Once the line containing "[00:07:08.50]" is reached in the listing below, reproduce it and all later lines through the final one exactly, but omit any pictures.

---- Given records

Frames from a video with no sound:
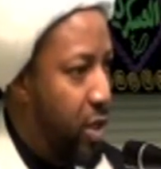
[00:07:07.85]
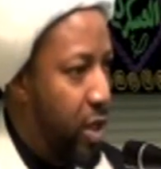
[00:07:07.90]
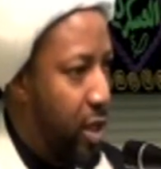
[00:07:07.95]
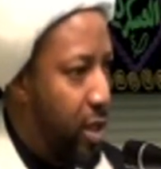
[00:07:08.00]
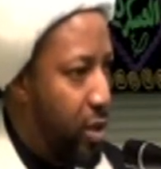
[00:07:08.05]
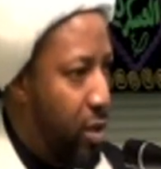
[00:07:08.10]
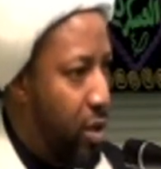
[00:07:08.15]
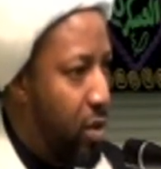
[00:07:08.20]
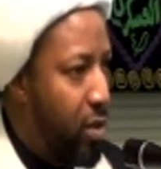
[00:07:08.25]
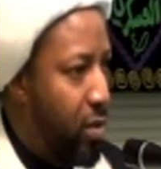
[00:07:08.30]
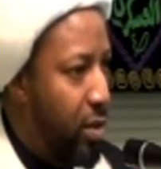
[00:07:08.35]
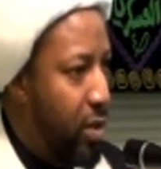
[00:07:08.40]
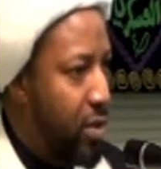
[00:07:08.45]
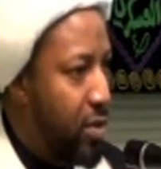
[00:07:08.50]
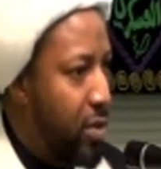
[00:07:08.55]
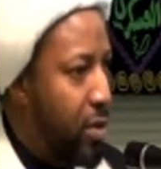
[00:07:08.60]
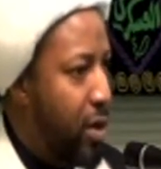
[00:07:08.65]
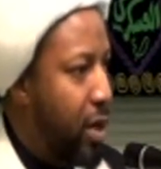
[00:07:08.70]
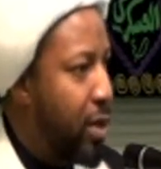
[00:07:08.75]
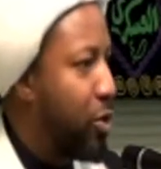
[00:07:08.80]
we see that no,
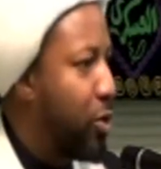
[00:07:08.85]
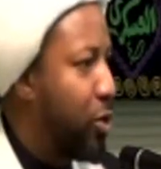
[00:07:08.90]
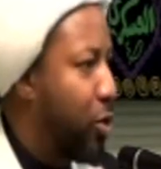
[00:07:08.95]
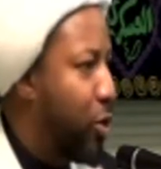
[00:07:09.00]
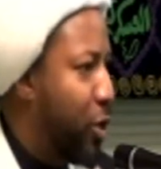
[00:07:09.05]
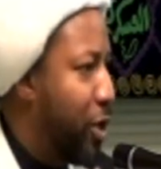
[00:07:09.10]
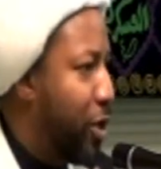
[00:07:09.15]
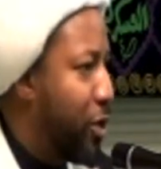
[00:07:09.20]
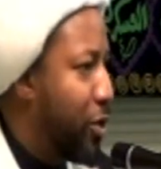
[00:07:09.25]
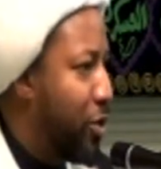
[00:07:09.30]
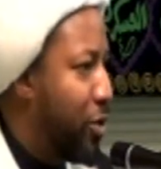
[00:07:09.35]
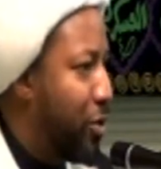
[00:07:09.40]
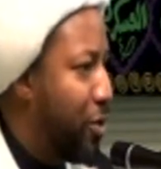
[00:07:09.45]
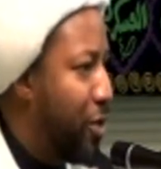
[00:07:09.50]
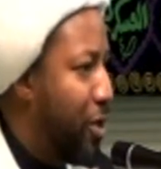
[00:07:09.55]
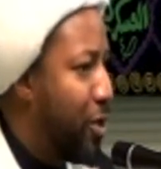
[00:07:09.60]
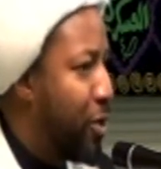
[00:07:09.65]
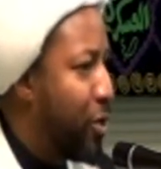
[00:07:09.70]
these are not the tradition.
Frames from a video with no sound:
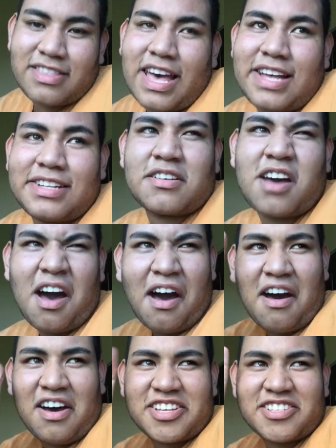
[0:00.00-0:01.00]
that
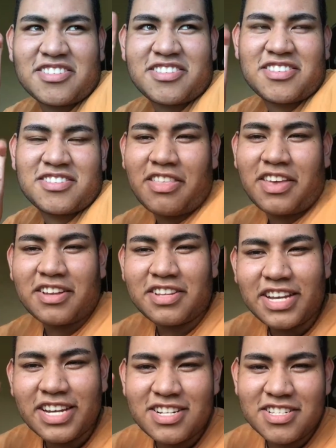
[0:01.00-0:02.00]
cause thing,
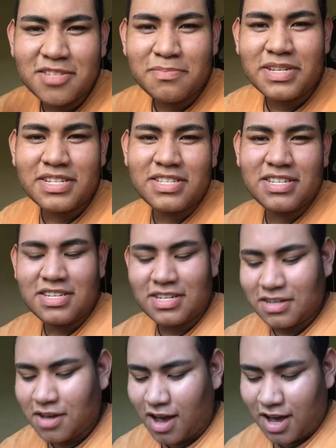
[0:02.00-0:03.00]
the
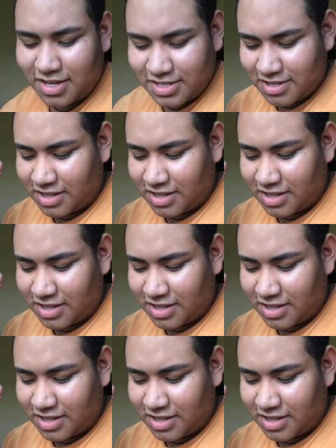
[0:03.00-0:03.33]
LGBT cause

--------

- [Response to this exercise]
[00:07:08.50]
[00:07:08.55]
[00:07:08.60]
[00:07:08.65]
[00:07:08.70]
[00:07:08.75]
[00:07:08.80]
we see that no,
[00:07:08.85]
[00:07:08.90]
[00:07:08.95]
[00:07:09.00]
[00:07:09.05]
[00:07:09.10]
[00:07:09.15]
[00:07:09.20]
[00:07:09.25]
[00:07:09.30]
[00:07:09.35]
[00:07:09.40]
[00:07:09.45]
[00:07:09.50]
[00:07:09.55]
[00:07:09.60]
[00:07:09.65]
[00:07:09.70]
these are not the tradition.
Frames from a video with no sound:
[0:00.00-0:01.00]
that
[0:01.00-0:02.00]
cause thing,
[0:02.00-0:03.00]
the
[0:03.00-0:03.33]
LGBT cause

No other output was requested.